Her answer was waiting in the Missolonghi poste restante; Sorry very provoking, it read, correspondence mislaid good luck Wentworth. I asked the man behind the counter if he knew anything about a fellow-citizen who owned a pair of Lord Byron’s shoes. No, he had never heard of them, nor had his colleagues, not even the postmaster himself. They and the other people in the post office were full of concern. The words ‘Tà papóutsia toù Lórdou Vyrónou’ began to hum through the building. ‘Ask at the town hall. They’ve got some Byron things there. The mayor might know . . .’ The mayor, a distinguished, spectacled figure, knew nothing either. We contented ourselves by peering at the sparse Byron relics in the glass cases. There was a cross-section of the last surviving branch of the elm tree under which the poet had reclined at Harrow; an envelope, addressed in the familiar writing, sere with age, to ‘the Honble Mrs Leigh, Six Mile Bottom, Newmarket’; a letter beginning, ‘My dearest Caroline’; the document declaring Byron an honorary citizen of the town; a picture of his daughter, Augusta Ada, as a girl; Solomos’s commemorative hymn and the broadsheets announcing his death; an aquatint of Newstead Abbey and another of ‘the Shade of Byron contemplating the ruins of Missolonghi.’ A third print, published in 1827, depicted Archbishop Germanos, who had raised the standard of revolt at Kalavryta. The beard and the canonicals vaguely approximated to the attributes of an Orthodox prelate; but the background was a soaring Beckfordian complex of lancets, triforia, clerestories and crocketed finials: a telling proof of how dimly western Europe apprehended what Greece, during the eclipse of Ottoman power, was like.
But no trace of the shoes.
We drew blank everywhere; with the clergy, the police, the various banks. There was scarcely a bar in which we did not order a swig as a prelude to enquiry. In desperation, we even accosted likely strangers in the street.
Maddened by frustration, at a restaurant table near a statue of President Tricoupis under a clump of palm trees, we scarcely touched our luncheon octopus, swallowing glass after glass of cold Fix beer to replace the salt cataract which the heat summoned from every pore. We fretted through fitful siestas and surged into the streets long before the town had woken up, and soon found ourselves at the Kypos tôn Eroôn. I had begun to wonder whether the conversations at Crabbet and the exchange of letters had all been hallucinations.

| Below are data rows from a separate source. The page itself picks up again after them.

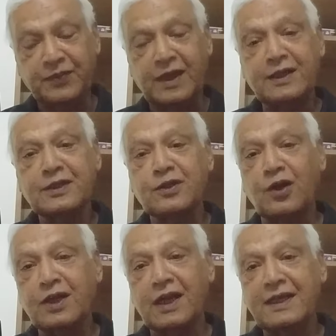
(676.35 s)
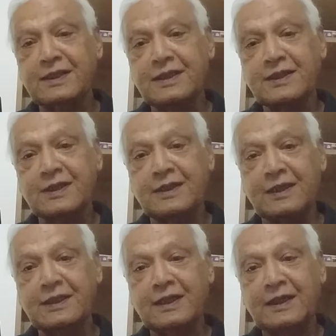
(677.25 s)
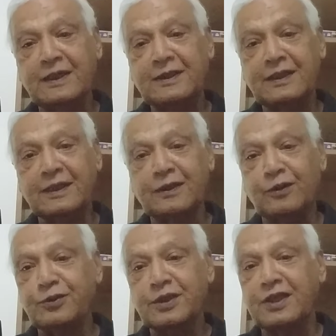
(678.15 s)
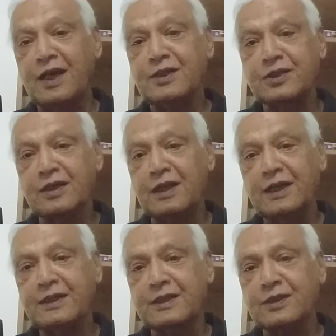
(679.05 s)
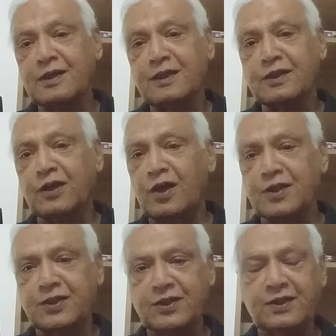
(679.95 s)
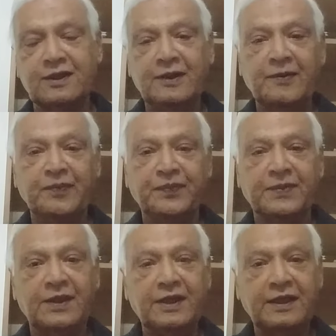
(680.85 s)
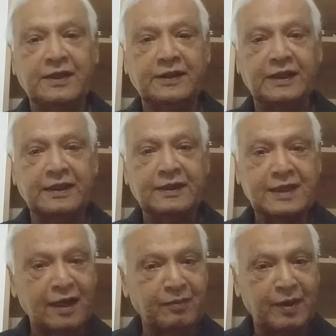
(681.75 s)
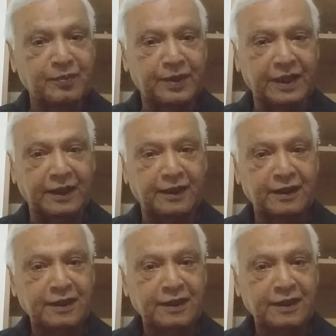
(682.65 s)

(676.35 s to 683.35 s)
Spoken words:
It is not like this that the glutathione generally does not cross the cell membrane.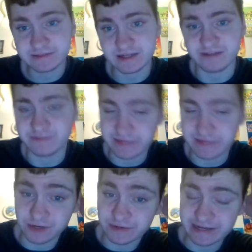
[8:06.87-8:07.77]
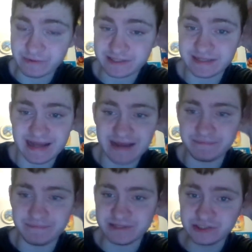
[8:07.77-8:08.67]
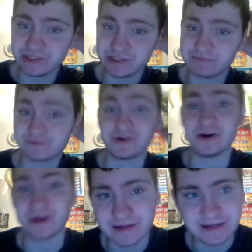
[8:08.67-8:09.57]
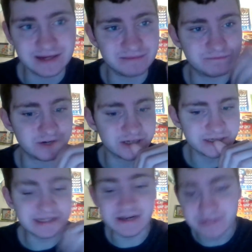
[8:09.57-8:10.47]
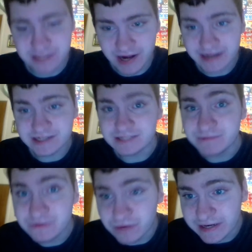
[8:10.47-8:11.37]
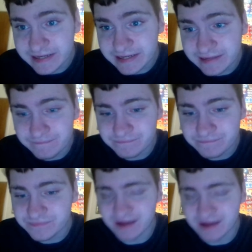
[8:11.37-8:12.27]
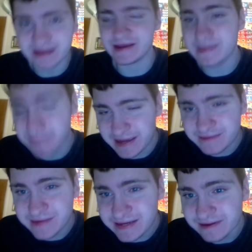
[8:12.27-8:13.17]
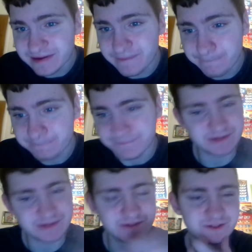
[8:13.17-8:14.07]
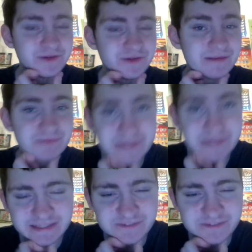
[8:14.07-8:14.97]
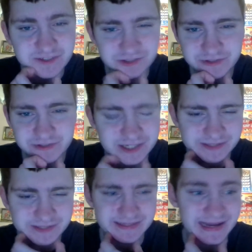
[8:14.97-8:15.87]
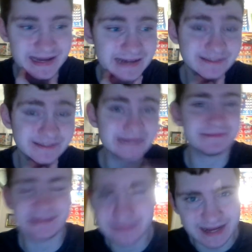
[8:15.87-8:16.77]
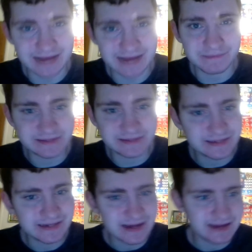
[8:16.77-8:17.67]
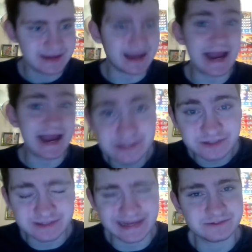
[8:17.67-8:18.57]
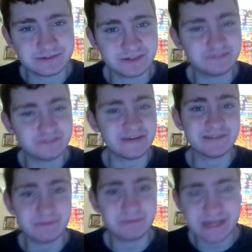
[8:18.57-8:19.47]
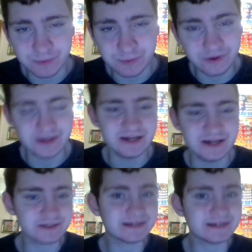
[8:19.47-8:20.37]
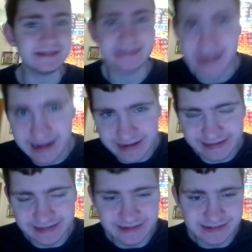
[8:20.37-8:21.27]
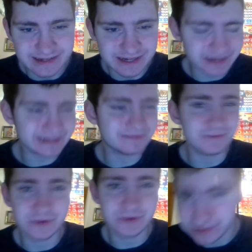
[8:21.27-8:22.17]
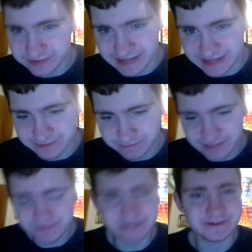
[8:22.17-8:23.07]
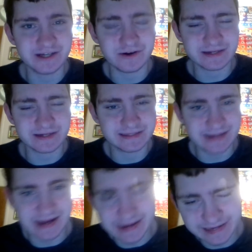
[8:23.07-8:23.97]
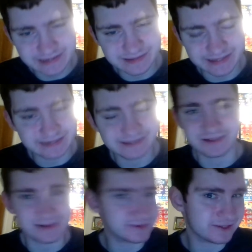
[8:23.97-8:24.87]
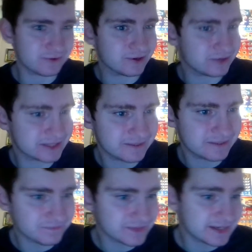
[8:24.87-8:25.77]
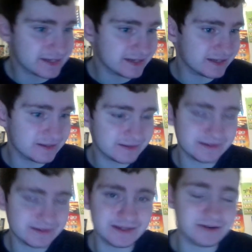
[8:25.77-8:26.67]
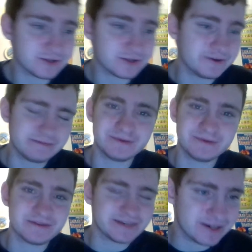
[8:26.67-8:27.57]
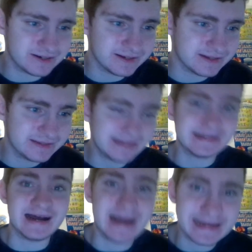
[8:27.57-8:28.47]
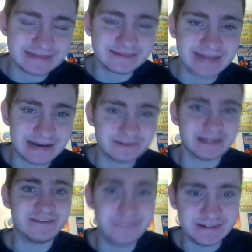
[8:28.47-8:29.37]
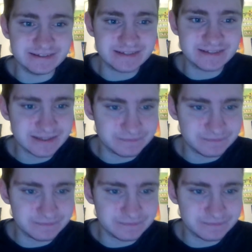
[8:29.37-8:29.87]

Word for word: stuff and like, okay, what's gonna happen? Usually I'm wrong, but you never know. I could be right, maybe. So what I'm predicting for the new year is that the same thing's gonna happen. Actors and actresses, famous people, they're gonna die. We're gonna mourn their deaths. People that we know are gonna die, like in the celebrity world. You know, there's always people every year. They die. That's just how life is.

This Garden of Heroes is a stirring place. There, among the drooping and dusty trees of midsummer, stood the marble busts and the monuments of the heroes of Missolonghi. It is a mark of the importance of Lord Byron in Greek eyes that his statue, the only full-length figure there, has been accorded the central position in this Valhalla. Dotted about, too, are monuments to the other philhellenes who fought or died for the liberation of Greece: the numerous Germans, the French, the Americans, the English, and, symbolized by a huge granite totem surrounded by boulders, the Swedes; on every side, mingling with these guest-warriors, are the great Greek paladins of the Siege.
We were sitting rather dejectedly on the low wall outside, and meditating on how to resume our quest, when a flutter of coloured flounces and a plaintive murmur heralded the onslaught of a gypsy woman. But we were in no mood for fortune-telling, and when, driven away at last by the persistence of her litany; which alms had failed to stem, we rose wearily to return to the town, she gazed bale-fully in our faces and said she saw unhappiness and failure written there. Further dejected by these tidings, we returned to our quarters.
But she was wrong. A nice-looking young woman was waiting for us. Her face brightened as we appeared: were we looking for Lord Byron’s shoes? She had heard we had been asking about them. They belonged to her uncle: she told us his name; I recognized it in a flash as that of my correspondent. Could we call at his house in an hour’s time?